[DATA FOR THIS TASK]:
== Segment start ==
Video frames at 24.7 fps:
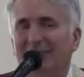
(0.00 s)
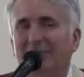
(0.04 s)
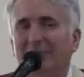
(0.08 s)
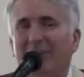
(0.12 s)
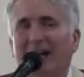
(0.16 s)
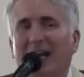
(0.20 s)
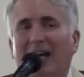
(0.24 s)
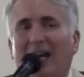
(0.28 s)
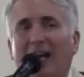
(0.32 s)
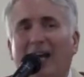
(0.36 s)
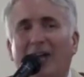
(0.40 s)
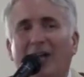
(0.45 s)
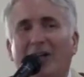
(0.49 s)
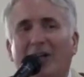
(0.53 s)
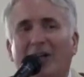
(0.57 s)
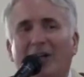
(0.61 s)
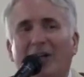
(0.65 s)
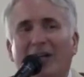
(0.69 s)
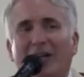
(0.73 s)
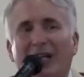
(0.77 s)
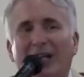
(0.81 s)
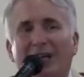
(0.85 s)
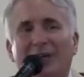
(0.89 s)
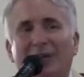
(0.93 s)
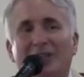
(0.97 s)
my
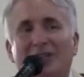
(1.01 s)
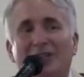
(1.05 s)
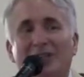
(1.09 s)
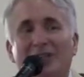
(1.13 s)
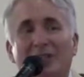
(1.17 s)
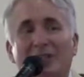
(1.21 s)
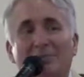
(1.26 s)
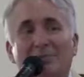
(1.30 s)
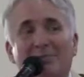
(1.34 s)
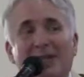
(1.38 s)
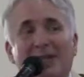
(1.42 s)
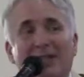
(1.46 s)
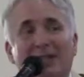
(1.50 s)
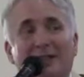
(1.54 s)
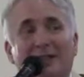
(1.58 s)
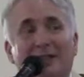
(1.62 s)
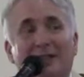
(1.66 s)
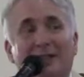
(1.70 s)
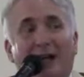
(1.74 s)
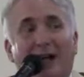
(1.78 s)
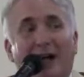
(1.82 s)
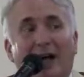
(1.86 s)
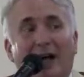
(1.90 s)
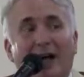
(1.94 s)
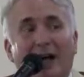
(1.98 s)
hunger here is to meet
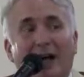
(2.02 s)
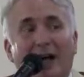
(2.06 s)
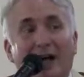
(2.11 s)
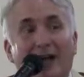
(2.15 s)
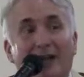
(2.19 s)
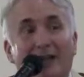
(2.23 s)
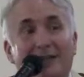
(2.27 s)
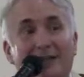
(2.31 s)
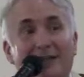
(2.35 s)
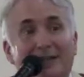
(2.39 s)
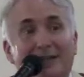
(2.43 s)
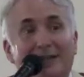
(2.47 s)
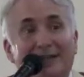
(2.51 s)
God,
== Segment end ==
[TASK PROMPT]:
Print all entries exactly, without images.

[EXERCISE OUTPUT]:
Video frames at 24.7 fps:
(0.00 s)
(0.04 s)
(0.08 s)
(0.12 s)
(0.16 s)
(0.20 s)
(0.24 s)
(0.28 s)
(0.32 s)
(0.36 s)
(0.40 s)
(0.45 s)
(0.49 s)
(0.53 s)
(0.57 s)
(0.61 s)
(0.65 s)
(0.69 s)
(0.73 s)
(0.77 s)
(0.81 s)
(0.85 s)
(0.89 s)
(0.93 s)
(0.97 s)
my
(1.01 s)
(1.05 s)
(1.09 s)
(1.13 s)
(1.17 s)
(1.21 s)
(1.26 s)
(1.30 s)
(1.34 s)
(1.38 s)
(1.42 s)
(1.46 s)
(1.50 s)
(1.54 s)
(1.58 s)
(1.62 s)
(1.66 s)
(1.70 s)
(1.74 s)
(1.78 s)
(1.82 s)
(1.86 s)
(1.90 s)
(1.94 s)
(1.98 s)
hunger here is to meet
(2.02 s)
(2.06 s)
(2.11 s)
(2.15 s)
(2.19 s)
(2.23 s)
(2.27 s)
(2.31 s)
(2.35 s)
(2.39 s)
(2.43 s)
(2.47 s)
(2.51 s)
God,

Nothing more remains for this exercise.